Things could’ve gone horribly wrong for Mickelson on No. 13, but in typical Lefty fashion, he pulled off a ridiculous shot from behind a tree in the pine straw to maintain his two-shot lead.
Former world-class golfer Anthony Kim fired a final-round 65 to finish in third, with Tiger and K.J. Choi rounding out the top five.
Score: Birdie. Mickelson put on an outstanding display late Sunday to walk away with his third Masters victory.
3. 2017 – Monkey off Sergio’s back
Sergio Garcia finally got the monkey off his back with his first major title at the 2017 Masters. He edged out Rose in a playoff to win in his 19th appearance at Augusta, the longest streak without a win by any Masters champion.
Garcia and Rose exchanged blows for much of the final round, including the former’s tournament-saving shot on the 15th. Down one stroke, Garcia hit a piercing iron shot into the par 5. He poured in the eagle putt, then Rose birdied to level the two at 9-under.

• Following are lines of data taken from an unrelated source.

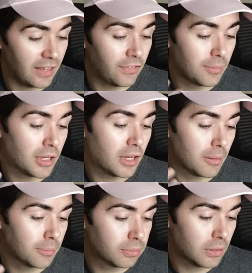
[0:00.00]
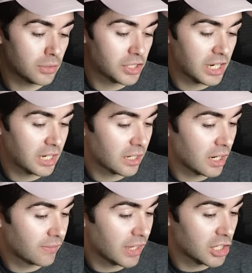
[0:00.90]
Elphaba approaching and
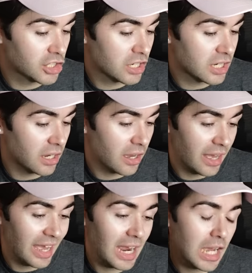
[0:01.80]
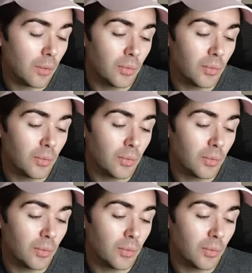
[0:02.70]
kind of like adjusting her hair.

Rose birdied 16 and bogeyed 17, while Sergio made three straight pars to force a playoff. Garcia won with a birdie on the first playoff hole after Rose hit his drive into the trees.

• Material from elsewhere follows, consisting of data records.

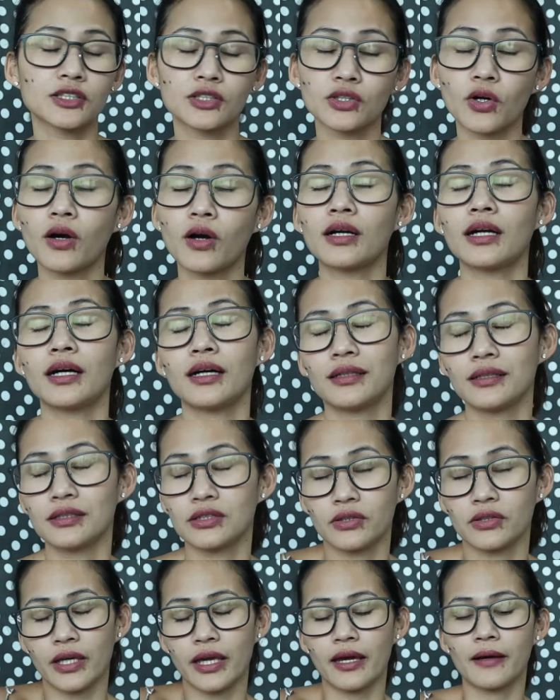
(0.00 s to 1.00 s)
Dora.
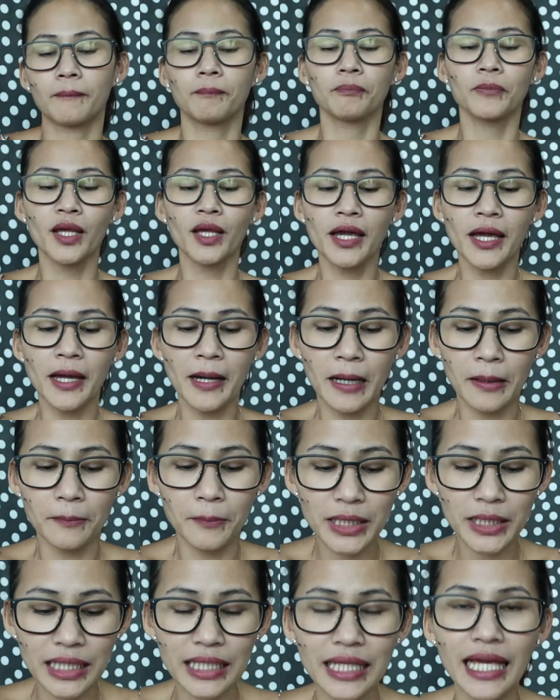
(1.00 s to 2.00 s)
So yeah,
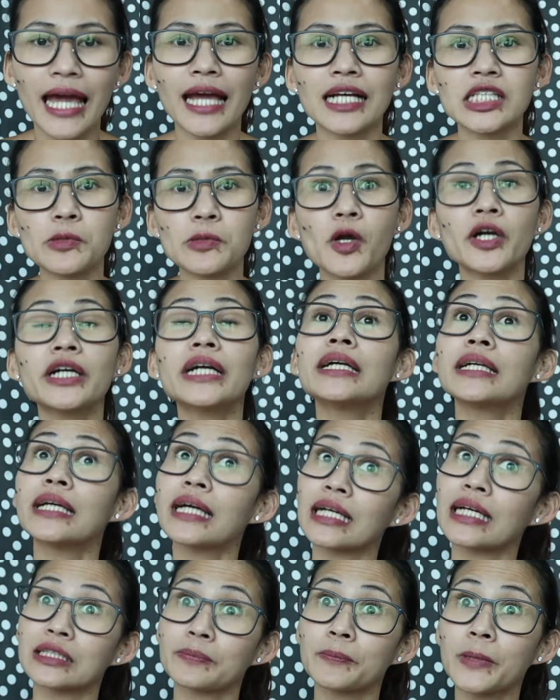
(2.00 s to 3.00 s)
but explorer,
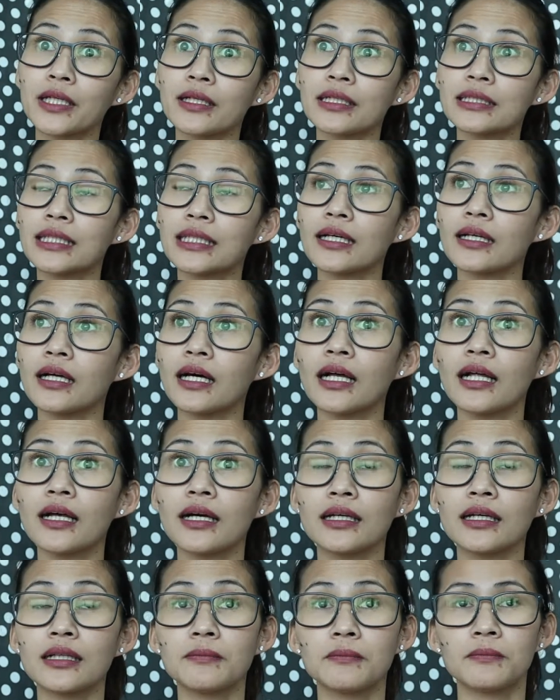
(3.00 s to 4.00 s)
yes, because
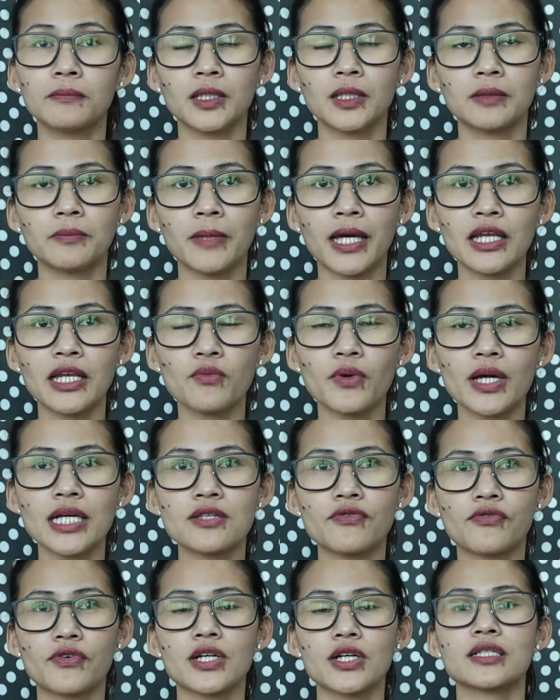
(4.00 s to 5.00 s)
in many
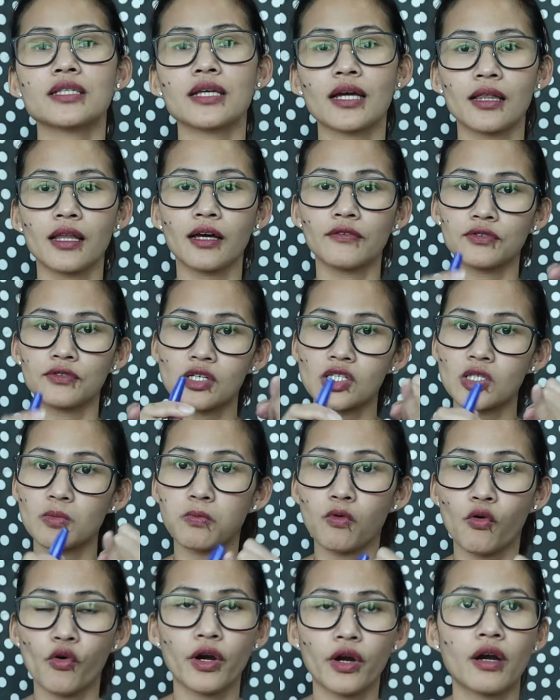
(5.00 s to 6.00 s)
ways, first I love to
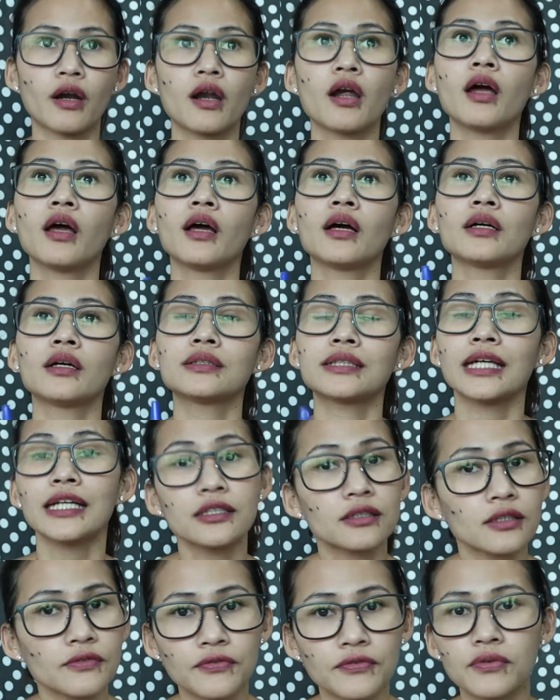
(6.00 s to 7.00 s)
explore,
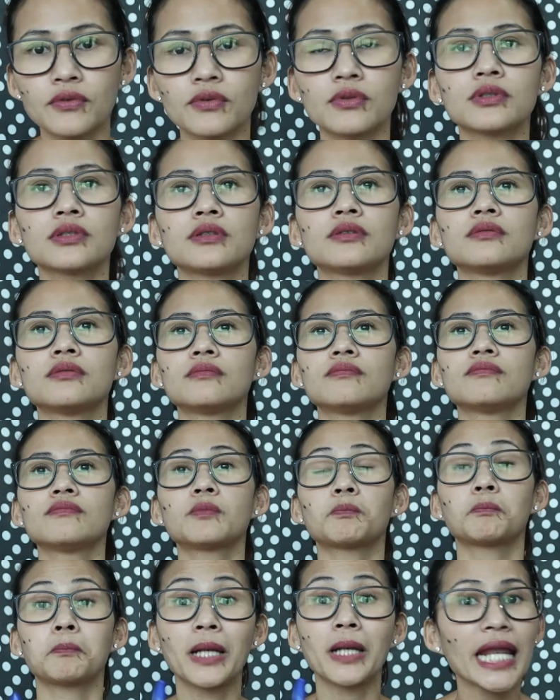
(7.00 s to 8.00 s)
taste of food,
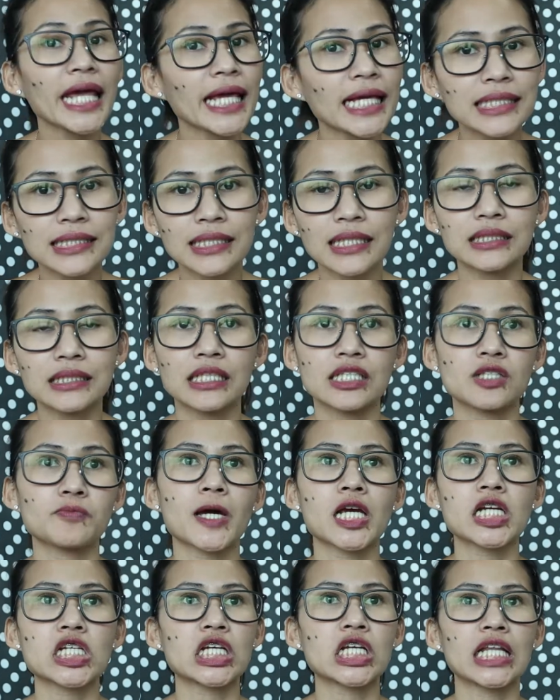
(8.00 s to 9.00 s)
places
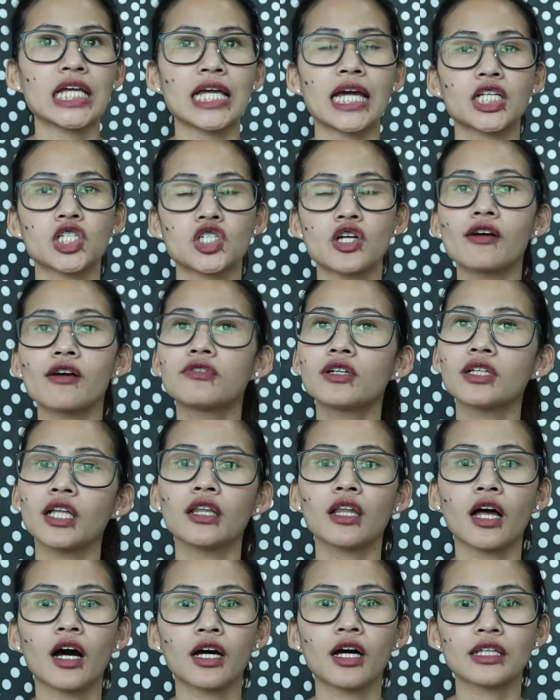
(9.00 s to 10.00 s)
especially. I travel
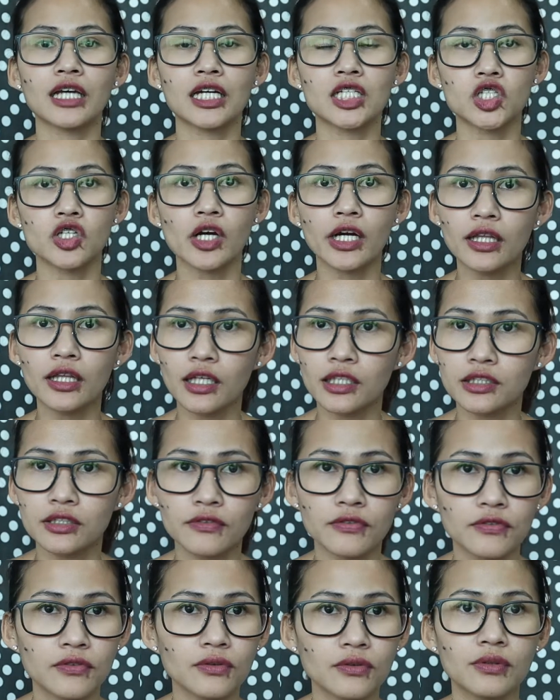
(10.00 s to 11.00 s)
a lot. I tried lots
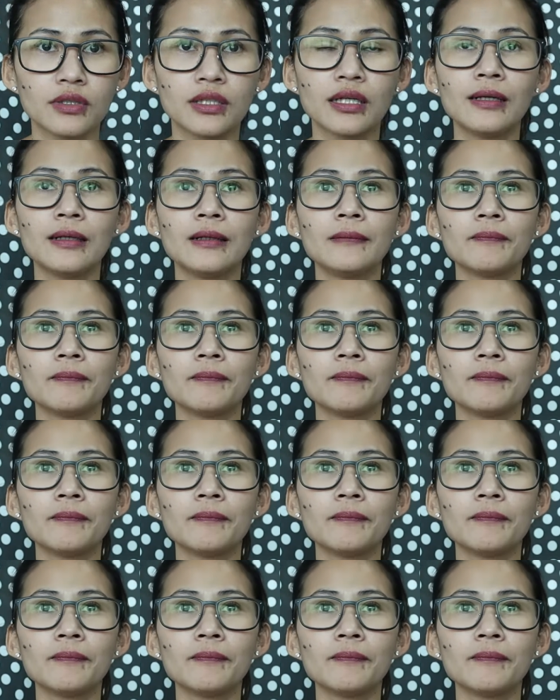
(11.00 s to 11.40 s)
of food.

Score: Birdie. Garcia ending his major drought was eventually going to happen, but most thought it would occur well before 2017.
2. 2016 – Disaster strikes for Spieth
The 2016 Masters will always be remembered as the one Spieth let slip away. Looking for a second straight wire-to-wire Masters victory, Spieth held a five-shot lead on the 9th hole before disaster struck on No. 12.
Spieth dunked two shots into the water on the short par 3, leading to a quadruple-bogey seven. His five-shot lead from three holes prior quickly turned into a 1-shot deficit. He was unable to overtake Danny Willett, who birdied three of his final six holes en route to a three-shot victory.
Score: Eagle. The drama that unfolded that Sunday afternoon is tough to replicate and is a reminder that no lead is safe entering Amen Corner.
1. 2013 – “Come on Aussie!”
“Come on Aussie!”
It’s the cheer heard all around the world. Adam Scott‘s clutch birdie putt on the 18th hole in the rain gave him the outright lead, with Cabrera needing to birdie the final hole to force a playoff.
The Argentine was able to do just that after sticking his approach on 18 to a couple of feet. On the second playoff hole, Cabrera’s birdie effort sat on the lip, setting the stage for Scott to drain his putt and become the first Australian to win the Masters.
2013 will also be remembered for Tiger’s infamous drop on No. 15 in Round 2. Woods’ approach hit the flag and rolled into the water. He proceeded to drop his ball, later admitting he tried to take two yards off his shot, inducing an investigation. It was deemed Tiger violated the rules and he was handed a two-stroke penalty. He finished the tournament in a tie for seventh, four behind Scott.
Score: Hole-in-one. This Masters simply had it all: A historic champion, an outstanding finish, and a week full of drama.